[Dataset entries]
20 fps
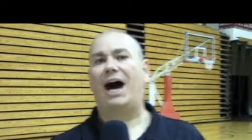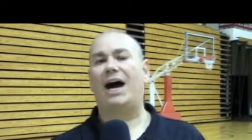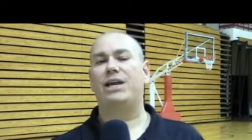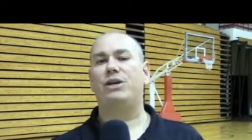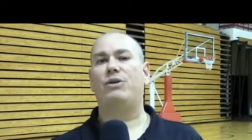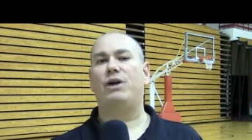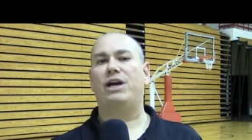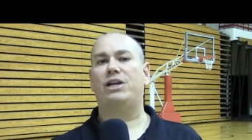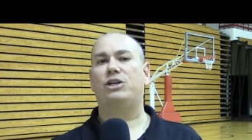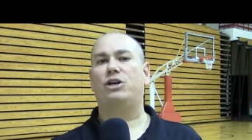
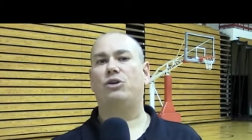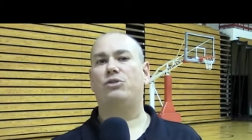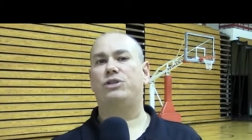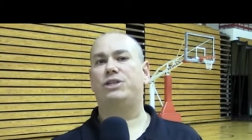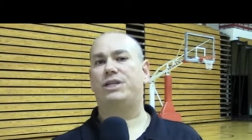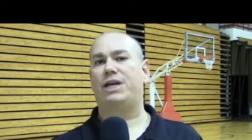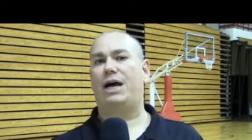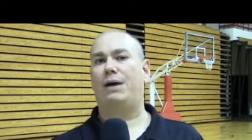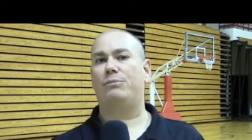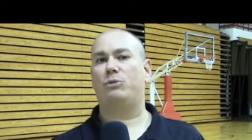IU head
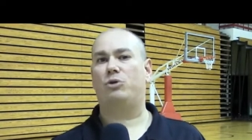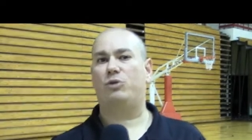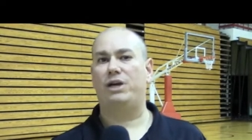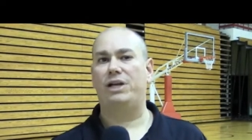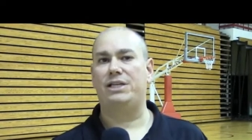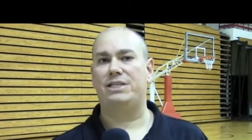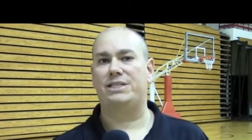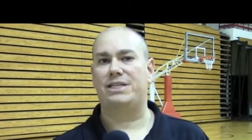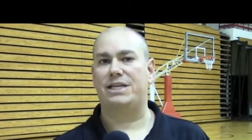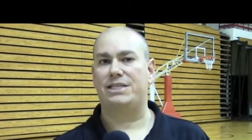coach Tom
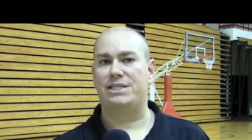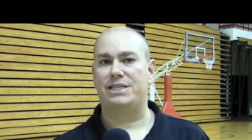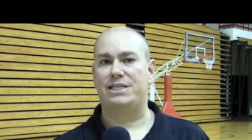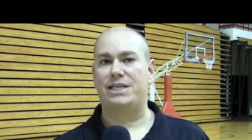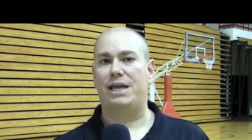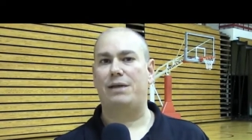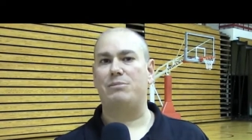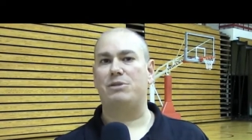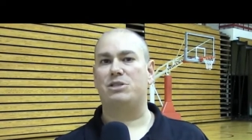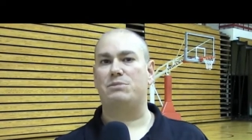Crean says the
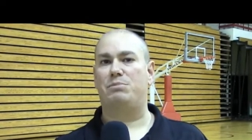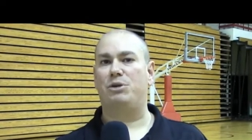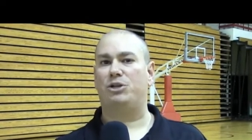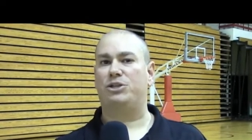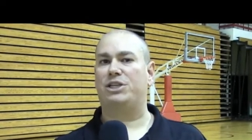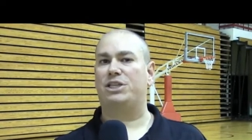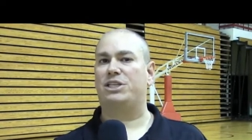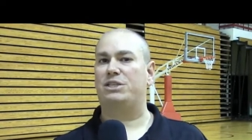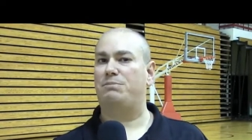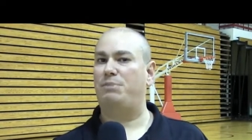team has
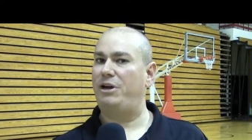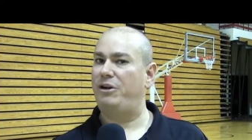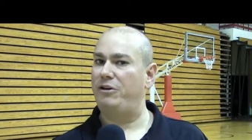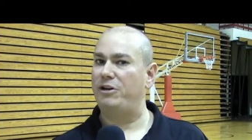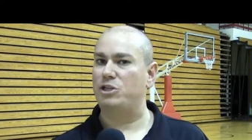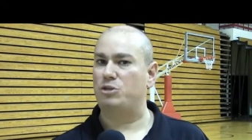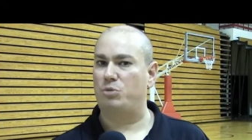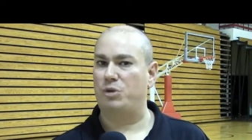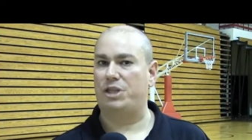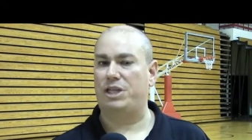built
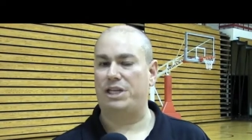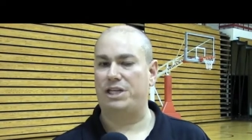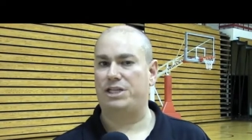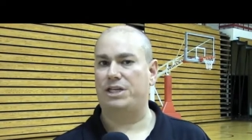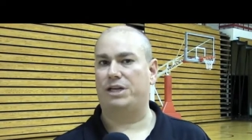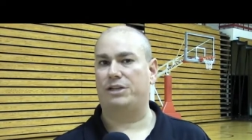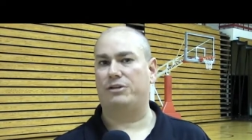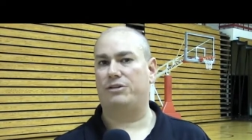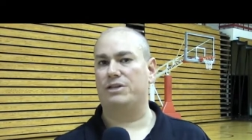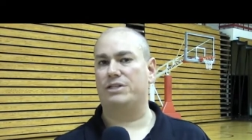experience with
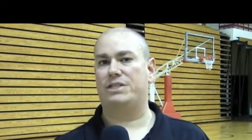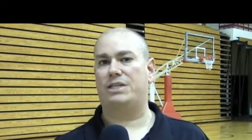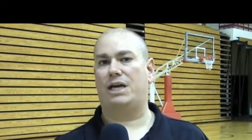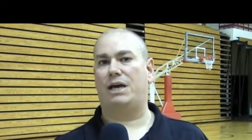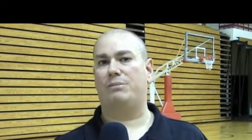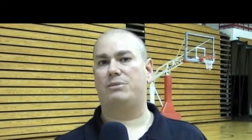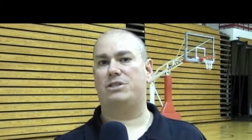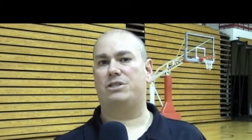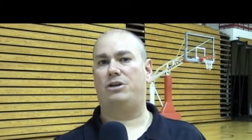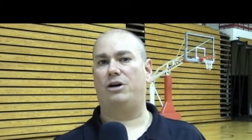each other as
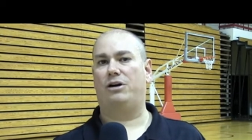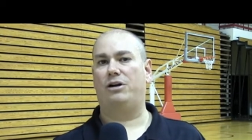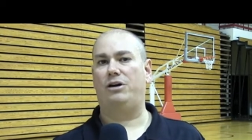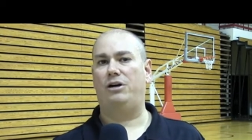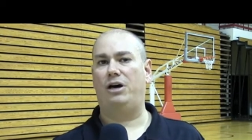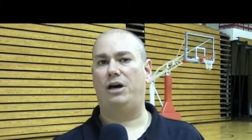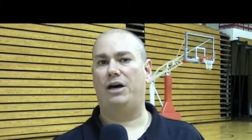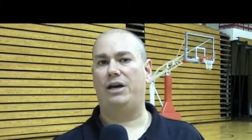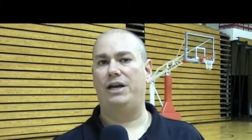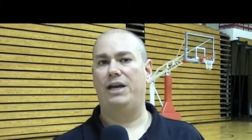time has gone
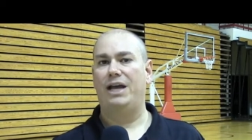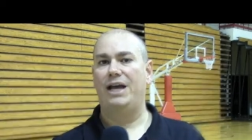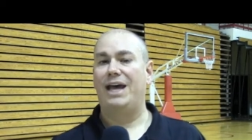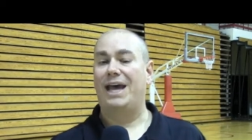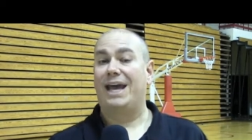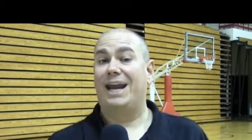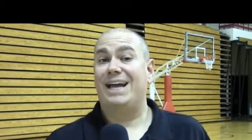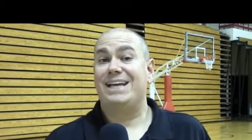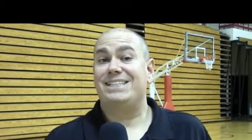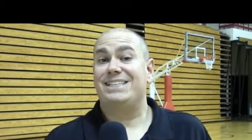on,
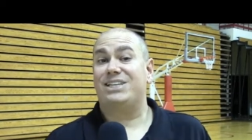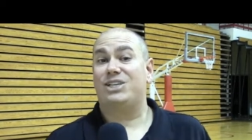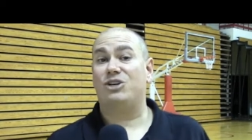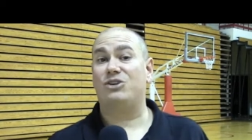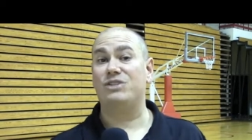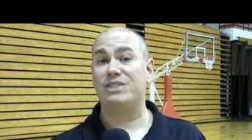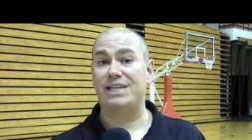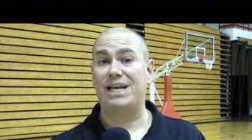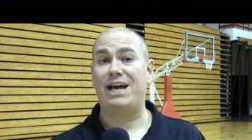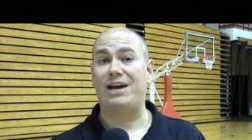and as it
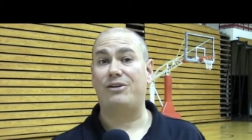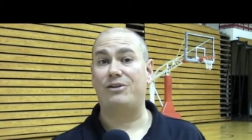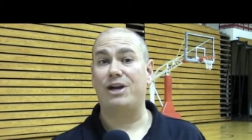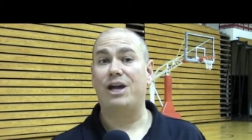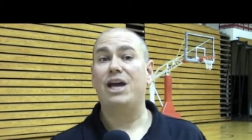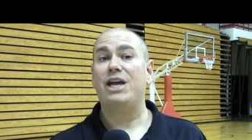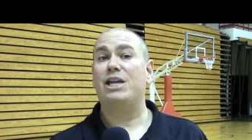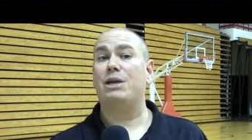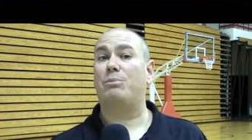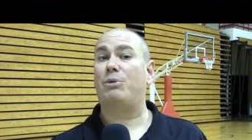turns out,
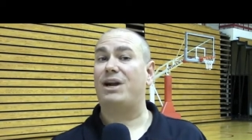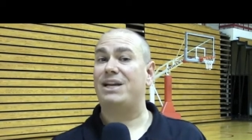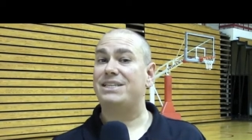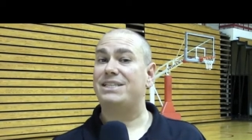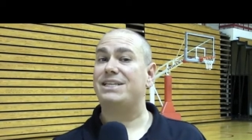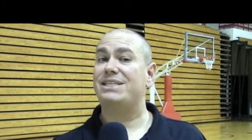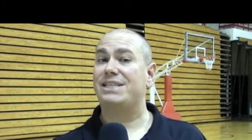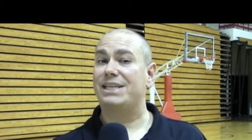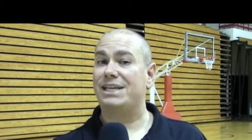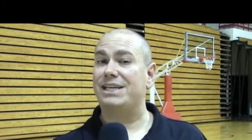
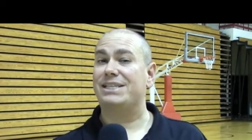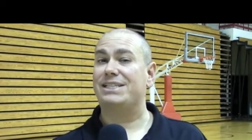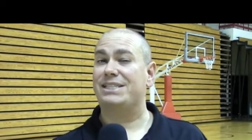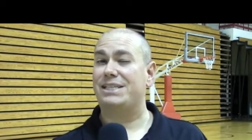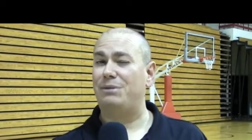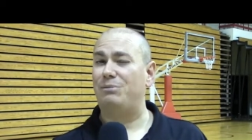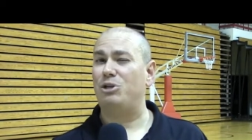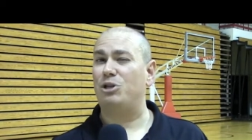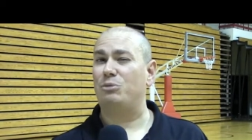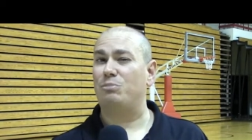Nebraska is in a
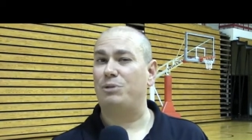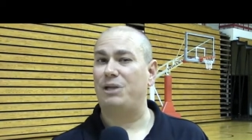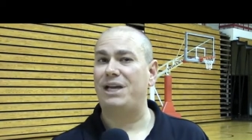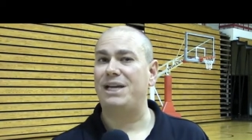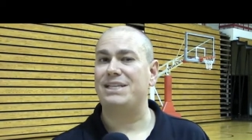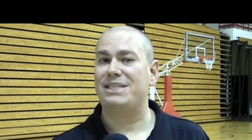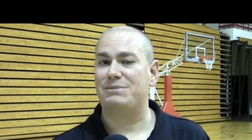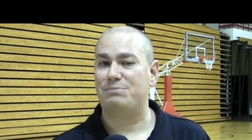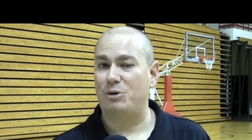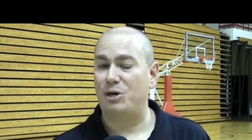similar
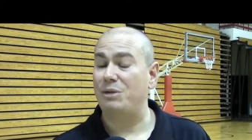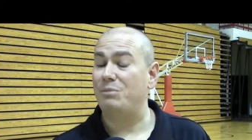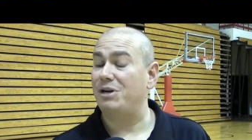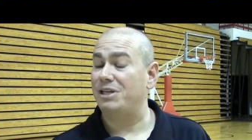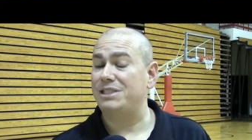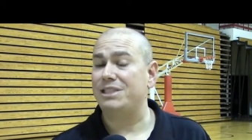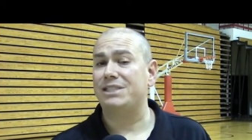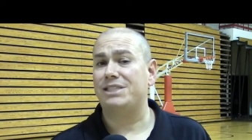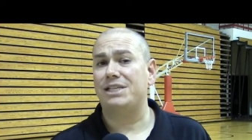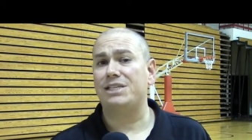place pretty
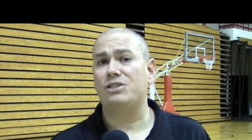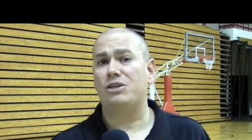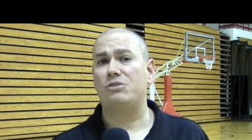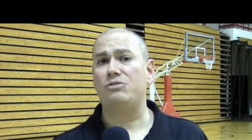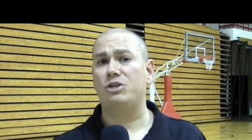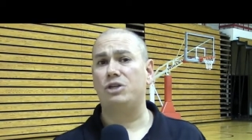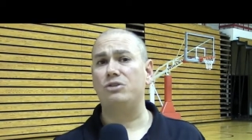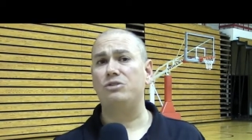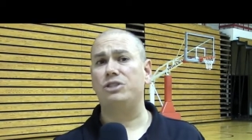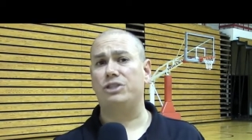much as his
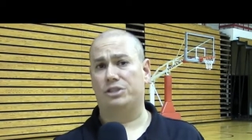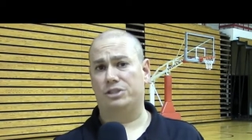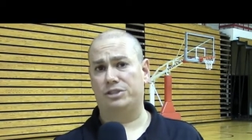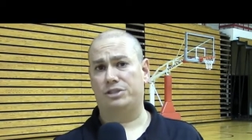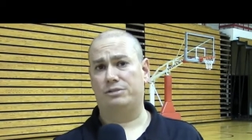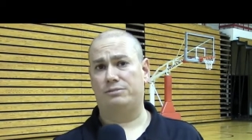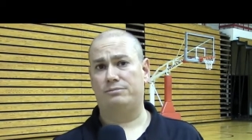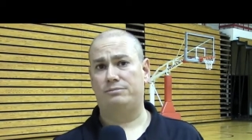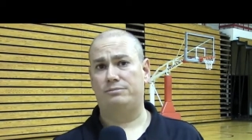own Hoosiers.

• [What the exercise asks]: Reproduce exactly and only the lines from the line that contains "time has gone" to the end of the data above, both ends included. No pictures go in the copy.

• [Exercise result]:
time has gone
on,
and as it
turns out,
Nebraska is in a
similar
place pretty
much as his
own Hoosiers.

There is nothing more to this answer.